Who is on the LINE meaning?

at risk of failing or being harmed: His job is on the line. Firefighters regularly put their lives on the line. On the line also means speaking on the telephone: My mom was on the line, but I could hear my dad talking in the background.

Are you on LINE or in LINE?

From Paul Brian’s Common Errors in English Usage, “As for real physical lines, the British and New Yorkers wait ‘on line’ (in queues), but most Americans wait ‘in line. ” As for which is correct, it appears to be mostly a matter of taste.

Why do people say wait what?

1. Wait, what? As mentioned above, this is most frequently found in text or on social media. This ubiquitous imperative question is a failed response to a statement to express astonishment, misunderstanding, or disbelief.

Why is a line called a queue?

Queue comes from the Latin cauda, for tail. Outside the United States it means a line of people or vehicles waiting their turn, so if your English friend talks about queuing up for the movies, that means getting in line for a ticket. We also use it in computing to mean an order of messages to be sent.

Why do Americans say on line?

Both in line and on line may sound correct to us because both on and in form unique words when combined with line. Online can be used when something is operating from or connected to a computer or is done through a computer, like online shopping.

Why do Brits say quite?

In British English, quite has two different meanings. It does mean completely or entirely, but it also means fairly or rather. When it is used for emphasis with adjectives that cannot be graded, quite means completely. The colour adjective black, for example cannot be graded.

How did we get an American accent?

The “American English” we know and use today in an American accent first started out as an “England English” accent. According to a linguist at the Smithsonian, Americans began putting their own spin on English pronunciations just one generation after the colonists started arriving in the New World.

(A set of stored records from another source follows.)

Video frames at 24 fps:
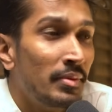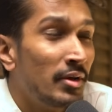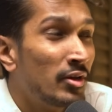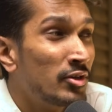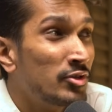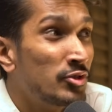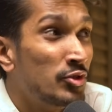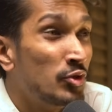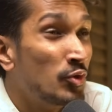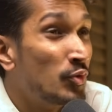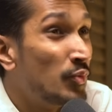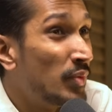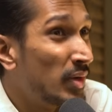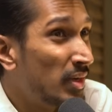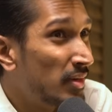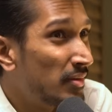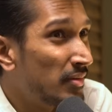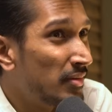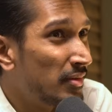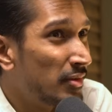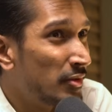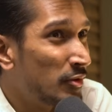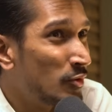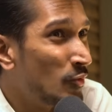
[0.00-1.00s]
because you
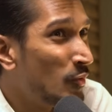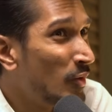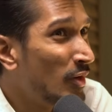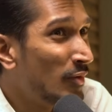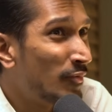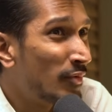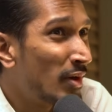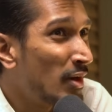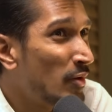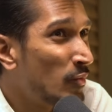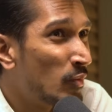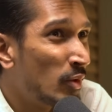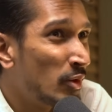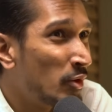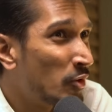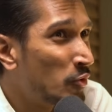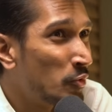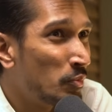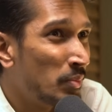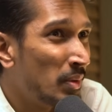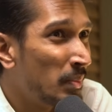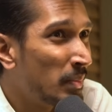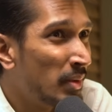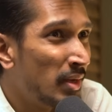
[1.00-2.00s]
will find 1 or
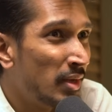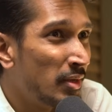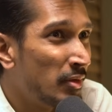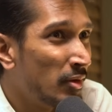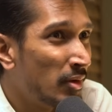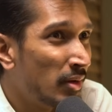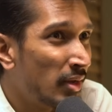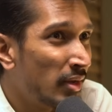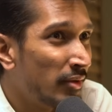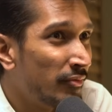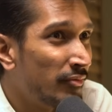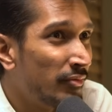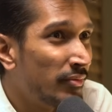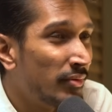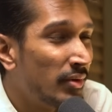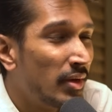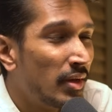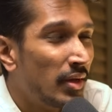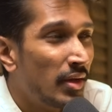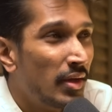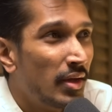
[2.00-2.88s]
2 people in your life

Do Americans use the word gobsmacked?

Gobsmacked was originally a British word but has been making inroads into the U.S. since the 1980s, probably because it is so evocative, and so much fun to say. It also encapsulates the way English often represents extreme surprise.

What does fortnight mean in the UK?

Word forms: plural fortnights. countable noun. A fortnight is a period of two weeks. [mainly British]

Do Americans say brilliant?

The word brilliant has actually remained common in American English (AmE) for centuries, though it is typically used in a different context to how it is deployed in Britain.